**Exercise**: Could you output every record below exactly, leaving out the pictures?

**Data records**:
☆ ☆ ☆ ☆ ☆

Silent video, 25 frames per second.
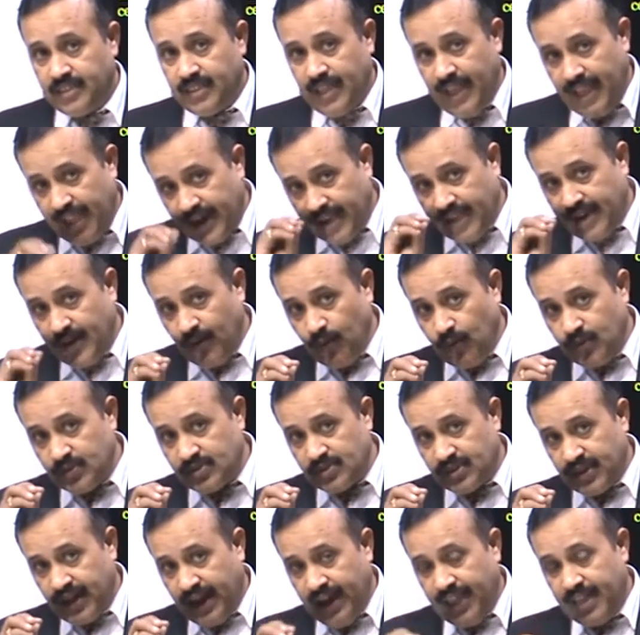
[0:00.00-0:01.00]

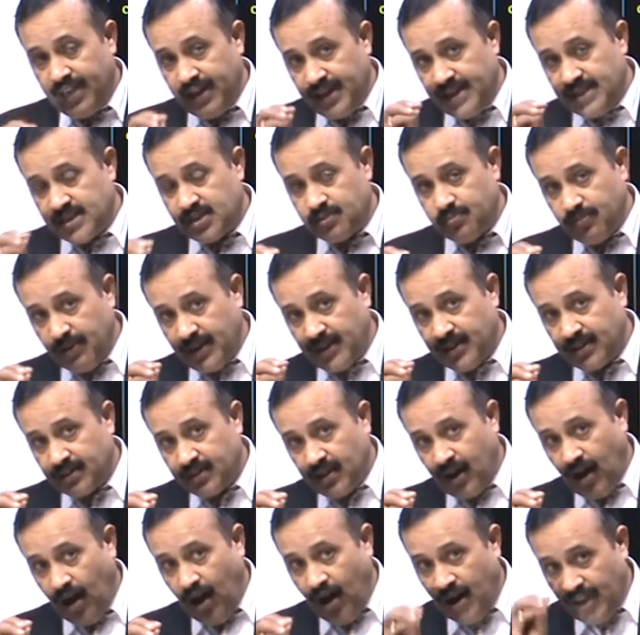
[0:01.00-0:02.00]
accused can inspect
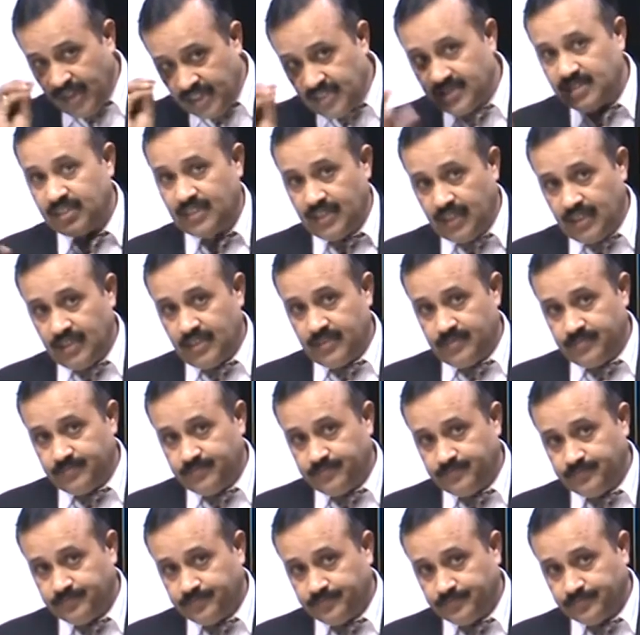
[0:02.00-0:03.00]
the original,
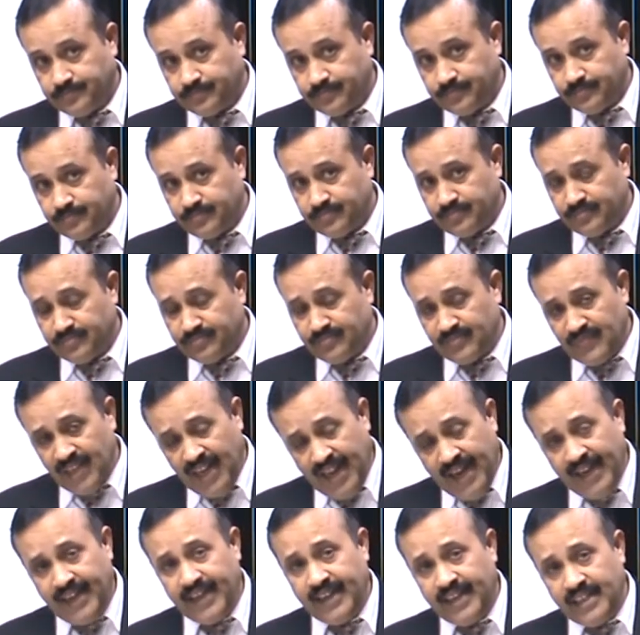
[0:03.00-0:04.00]

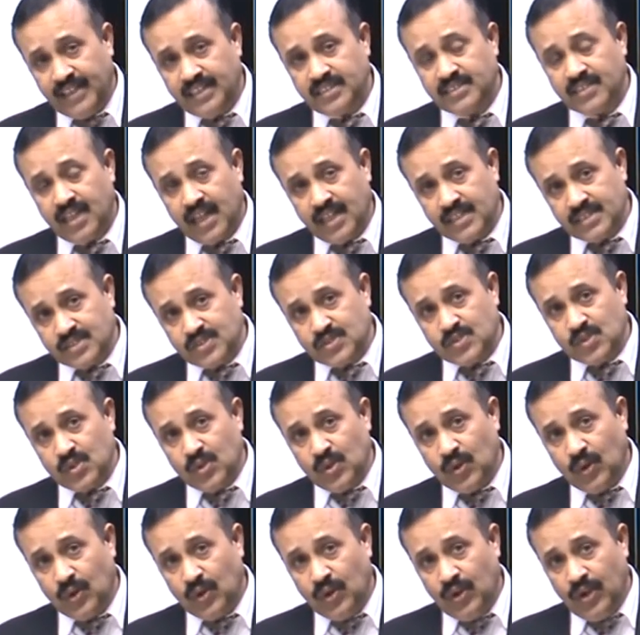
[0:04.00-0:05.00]
and it is
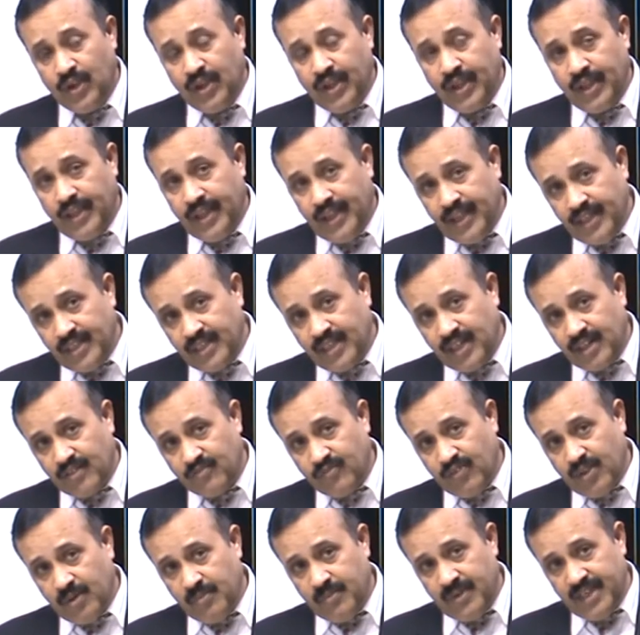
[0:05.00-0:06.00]
also in
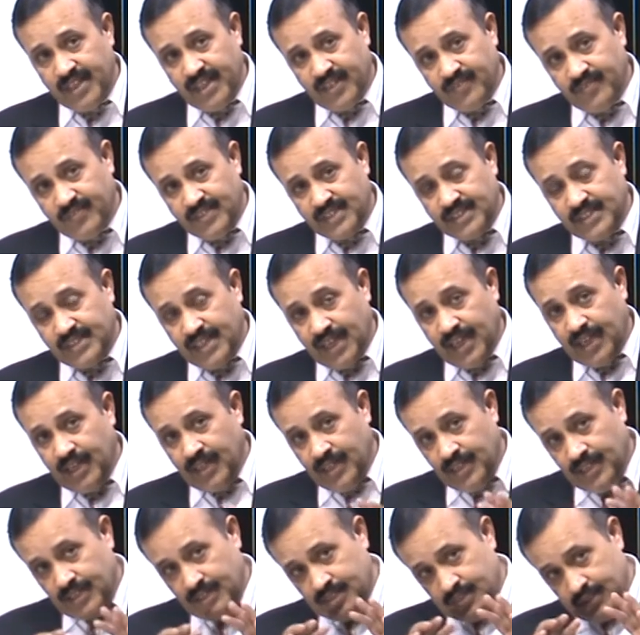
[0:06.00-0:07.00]
conformity with the
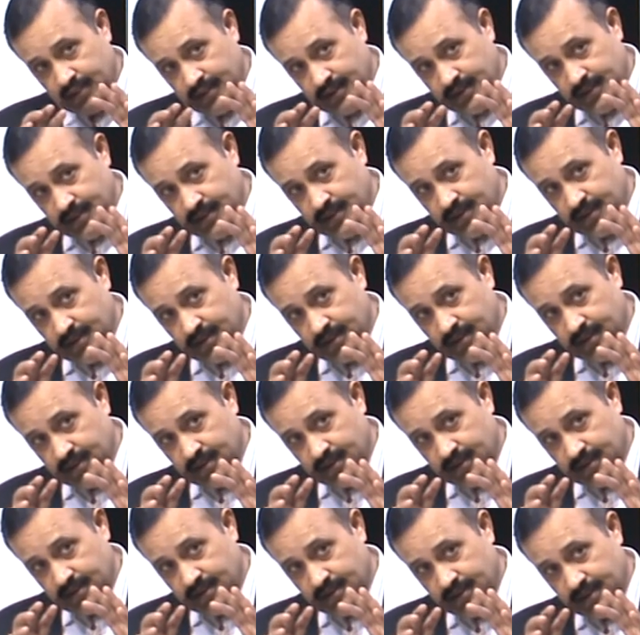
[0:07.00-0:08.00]

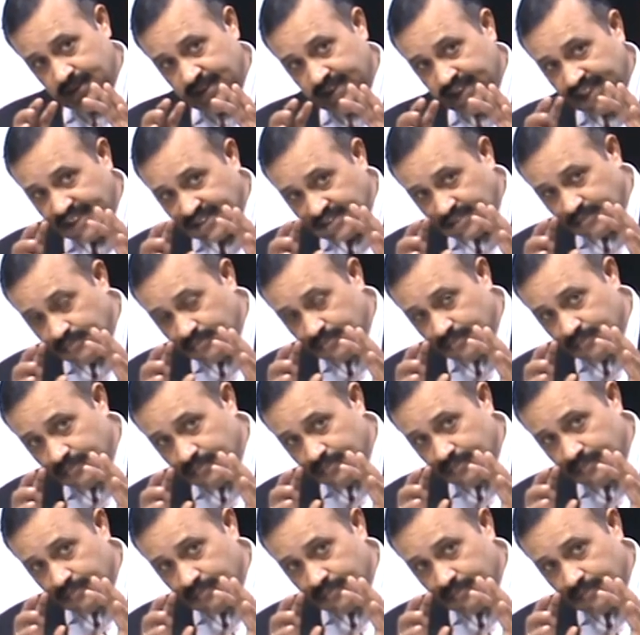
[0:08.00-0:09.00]

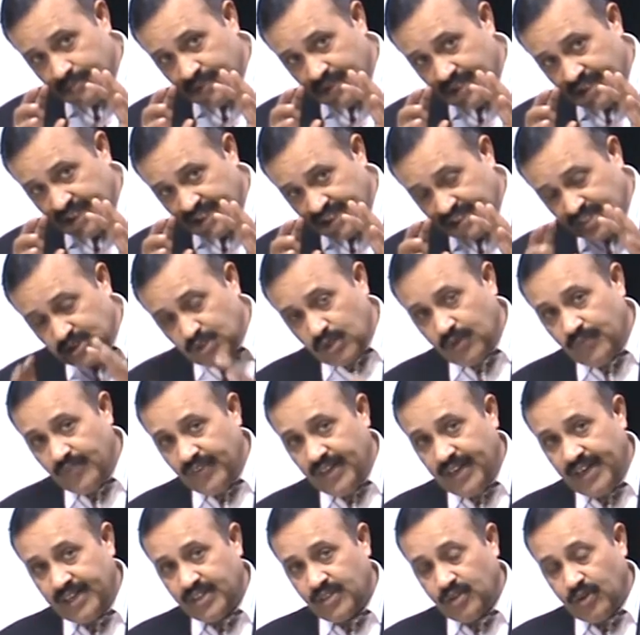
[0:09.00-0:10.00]
retention of
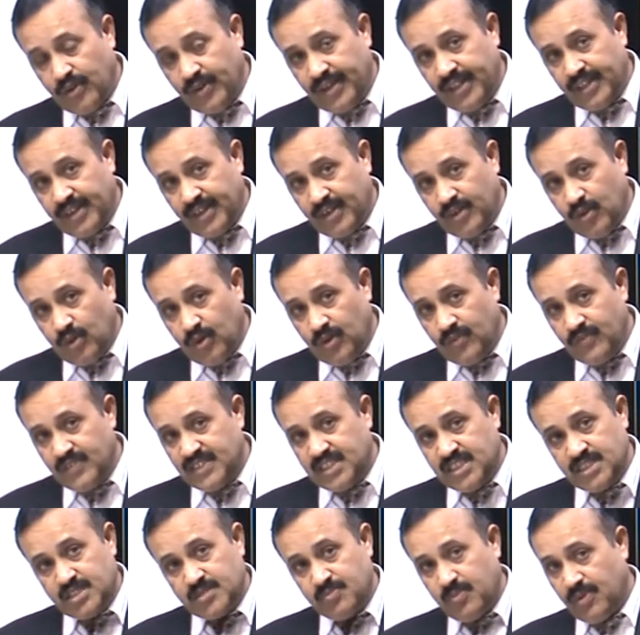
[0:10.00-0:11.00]
electronic record
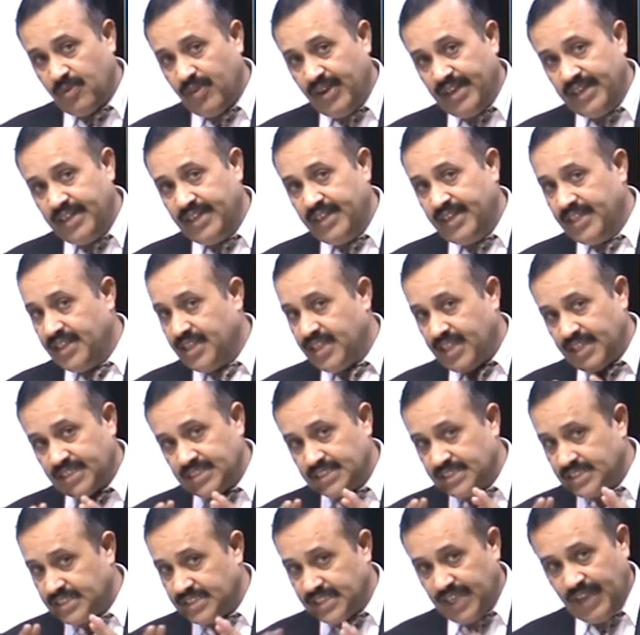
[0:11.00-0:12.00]
which is provided in
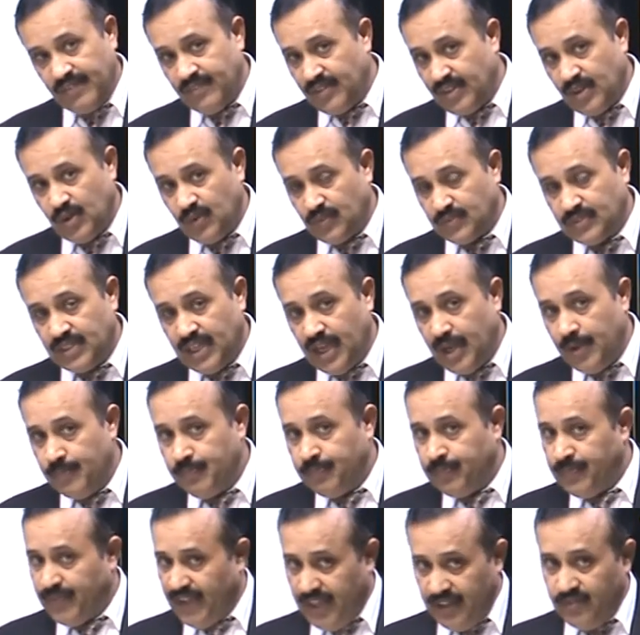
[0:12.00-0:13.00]
section 7 of the
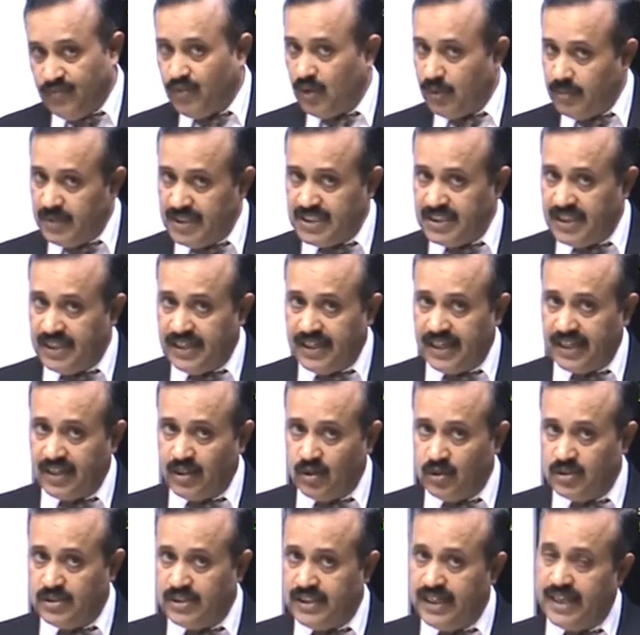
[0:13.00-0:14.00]
Information
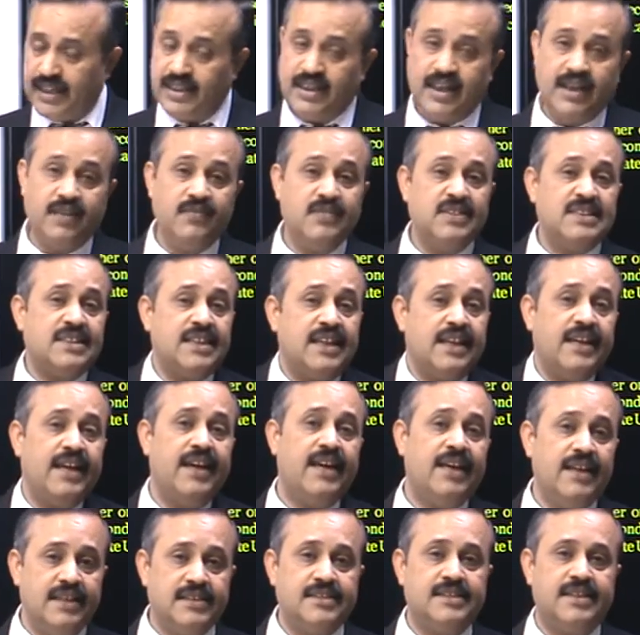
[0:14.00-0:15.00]
Technology Act, and which
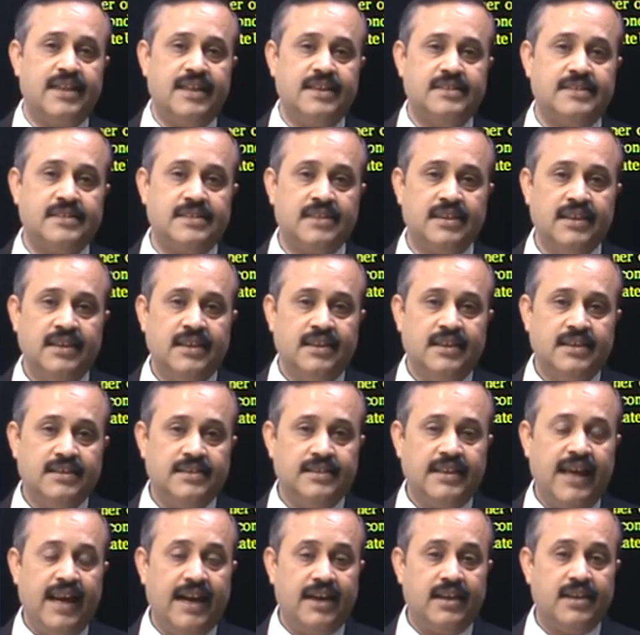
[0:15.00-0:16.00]
clearly says
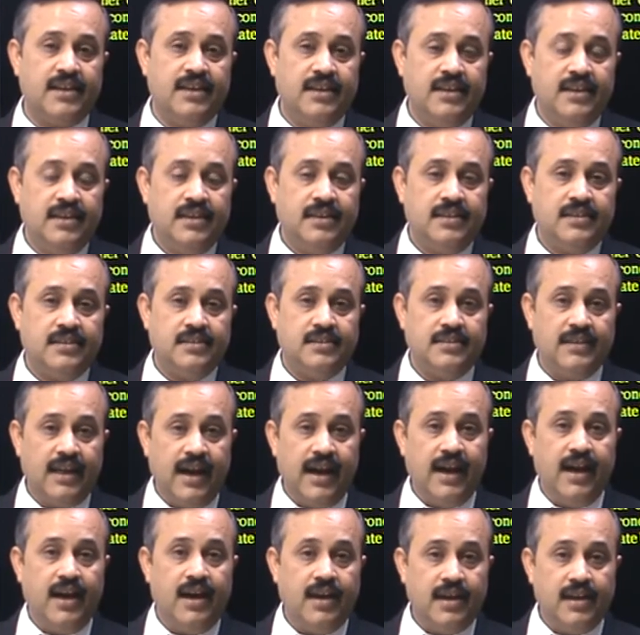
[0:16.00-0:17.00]
that
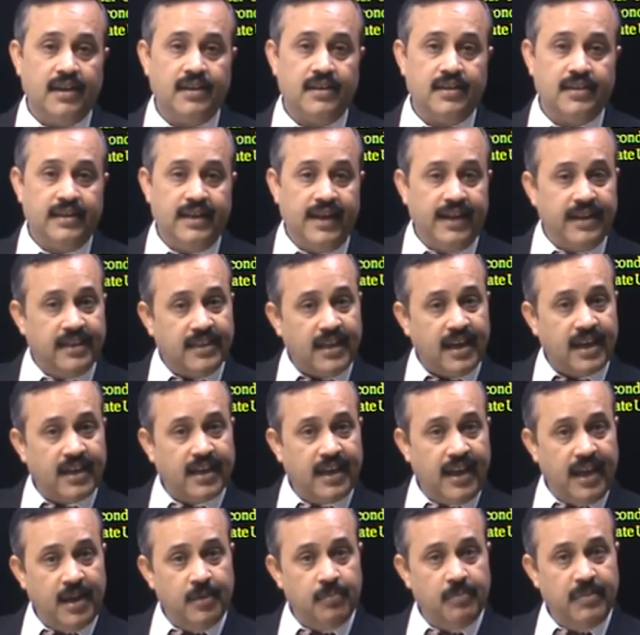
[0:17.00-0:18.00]
the data
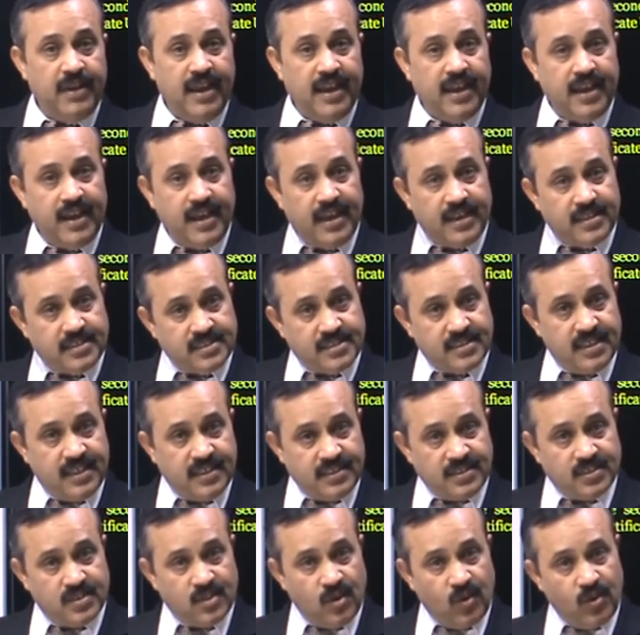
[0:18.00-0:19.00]
can be
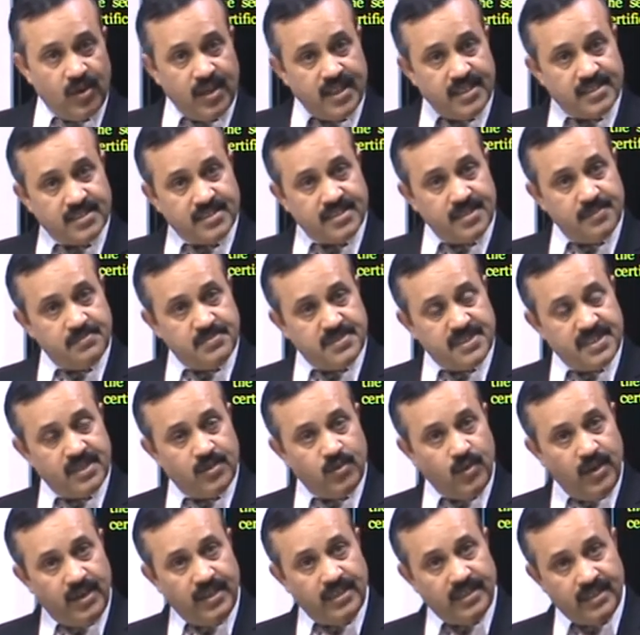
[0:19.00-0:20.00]
accessed on a
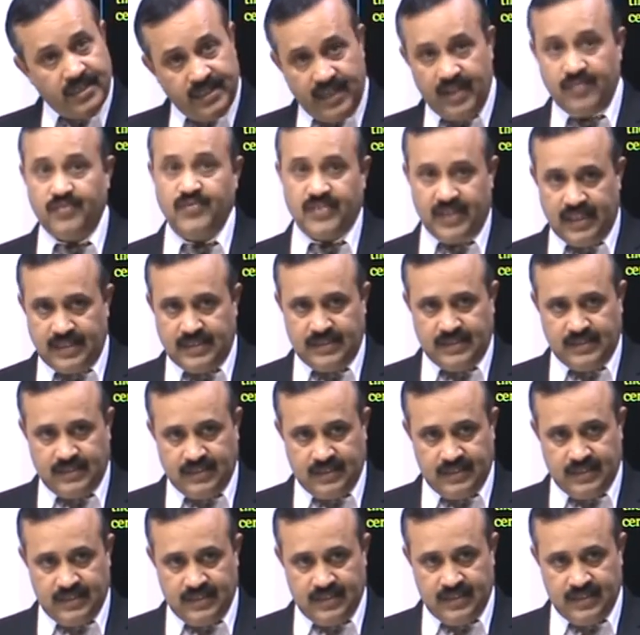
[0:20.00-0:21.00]
subsequent reference.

☆ ☆ ☆ ☆ ☆

**Solution to the problem**:
Silent video, 25 frames per second.
[0:00.00-0:01.00]

[0:01.00-0:02.00]
accused can inspect
[0:02.00-0:03.00]
the original,
[0:03.00-0:04.00]

[0:04.00-0:05.00]
and it is
[0:05.00-0:06.00]
also in
[0:06.00-0:07.00]
conformity with the
[0:07.00-0:08.00]

[0:08.00-0:09.00]

[0:09.00-0:10.00]
retention of
[0:10.00-0:11.00]
electronic record
[0:11.00-0:12.00]
which is provided in
[0:12.00-0:13.00]
section 7 of the
[0:13.00-0:14.00]
Information
[0:14.00-0:15.00]
Technology Act, and which
[0:15.00-0:16.00]
clearly says
[0:16.00-0:17.00]
that
[0:17.00-0:18.00]
the data
[0:18.00-0:19.00]
can be
[0:19.00-0:20.00]
accessed on a
[0:20.00-0:21.00]
subsequent reference.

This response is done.